* _Task item_
Set every record down again, identical to the original.

* _Dataset extract_
'''

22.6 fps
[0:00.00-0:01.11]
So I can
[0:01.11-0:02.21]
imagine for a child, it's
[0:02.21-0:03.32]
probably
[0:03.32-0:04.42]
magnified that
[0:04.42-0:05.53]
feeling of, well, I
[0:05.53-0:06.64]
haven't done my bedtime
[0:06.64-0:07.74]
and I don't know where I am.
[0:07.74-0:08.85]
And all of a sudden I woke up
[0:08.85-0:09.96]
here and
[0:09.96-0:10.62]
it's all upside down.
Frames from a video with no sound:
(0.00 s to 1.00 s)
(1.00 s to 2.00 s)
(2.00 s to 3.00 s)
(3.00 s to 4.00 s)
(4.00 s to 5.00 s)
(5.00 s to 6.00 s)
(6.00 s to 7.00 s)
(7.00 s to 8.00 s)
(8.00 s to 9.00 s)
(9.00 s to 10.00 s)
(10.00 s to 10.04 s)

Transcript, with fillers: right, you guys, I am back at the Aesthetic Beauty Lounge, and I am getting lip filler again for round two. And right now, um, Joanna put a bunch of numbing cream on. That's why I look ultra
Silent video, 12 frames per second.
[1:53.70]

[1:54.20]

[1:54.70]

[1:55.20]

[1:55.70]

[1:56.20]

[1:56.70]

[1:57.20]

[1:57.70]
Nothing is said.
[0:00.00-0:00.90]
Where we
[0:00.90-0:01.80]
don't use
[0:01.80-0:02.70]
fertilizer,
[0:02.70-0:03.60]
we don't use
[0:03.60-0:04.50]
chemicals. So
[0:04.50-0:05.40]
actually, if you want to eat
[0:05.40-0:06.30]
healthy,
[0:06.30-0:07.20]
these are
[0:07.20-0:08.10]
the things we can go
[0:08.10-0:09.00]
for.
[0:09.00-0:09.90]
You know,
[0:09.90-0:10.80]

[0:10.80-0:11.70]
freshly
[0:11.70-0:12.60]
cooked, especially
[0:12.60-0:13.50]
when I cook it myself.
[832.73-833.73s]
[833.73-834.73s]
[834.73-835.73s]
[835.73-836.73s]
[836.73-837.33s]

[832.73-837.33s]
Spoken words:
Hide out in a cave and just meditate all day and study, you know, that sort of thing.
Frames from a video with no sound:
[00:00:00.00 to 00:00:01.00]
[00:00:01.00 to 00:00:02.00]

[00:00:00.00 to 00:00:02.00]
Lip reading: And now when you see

'''

* _Solution_
22.6 fps
[0:00.00-0:01.11]
So I can
[0:01.11-0:02.21]
imagine for a child, it's
[0:02.21-0:03.32]
probably
[0:03.32-0:04.42]
magnified that
[0:04.42-0:05.53]
feeling of, well, I
[0:05.53-0:06.64]
haven't done my bedtime
[0:06.64-0:07.74]
and I don't know where I am.
[0:07.74-0:08.85]
And all of a sudden I woke up
[0:08.85-0:09.96]
here and
[0:09.96-0:10.62]
it's all upside down.
Frames from a video with no sound:
(0.00 s to 1.00 s)
(1.00 s to 2.00 s)
(2.00 s to 3.00 s)
(3.00 s to 4.00 s)
(4.00 s to 5.00 s)
(5.00 s to 6.00 s)
(6.00 s to 7.00 s)
(7.00 s to 8.00 s)
(8.00 s to 9.00 s)
(9.00 s to 10.00 s)
(10.00 s to 10.04 s)

Transcript, with fillers: right, you guys, I am back at the Aesthetic Beauty Lounge, and I am getting lip filler again for round two. And right now, um, Joanna put a bunch of numbing cream on. That's why I look ultra
Silent video, 12 frames per second.
[1:53.70]

[1:54.20]

[1:54.70]

[1:55.20]

[1:55.70]

[1:56.20]

[1:56.70]

[1:57.20]

[1:57.70]
Nothing is said.
[0:00.00-0:00.90]
Where we
[0:00.90-0:01.80]
don't use
[0:01.80-0:02.70]
fertilizer,
[0:02.70-0:03.60]
we don't use
[0:03.60-0:04.50]
chemicals. So
[0:04.50-0:05.40]
actually, if you want to eat
[0:05.40-0:06.30]
healthy,
[0:06.30-0:07.20]
these are
[0:07.20-0:08.10]
the things we can go
[0:08.10-0:09.00]
for.
[0:09.00-0:09.90]
You know,
[0:09.90-0:10.80]

[0:10.80-0:11.70]
freshly
[0:11.70-0:12.60]
cooked, especially
[0:12.60-0:13.50]
when I cook it myself.
[832.73-833.73s]
[833.73-834.73s]
[834.73-835.73s]
[835.73-836.73s]
[836.73-837.33s]

[832.73-837.33s]
Spoken words:
Hide out in a cave and just meditate all day and study, you know, that sort of thing.
Frames from a video with no sound:
[00:00:00.00 to 00:00:01.00]
[00:00:01.00 to 00:00:02.00]

[00:00:00.00 to 00:00:02.00]
Lip reading: And now when you see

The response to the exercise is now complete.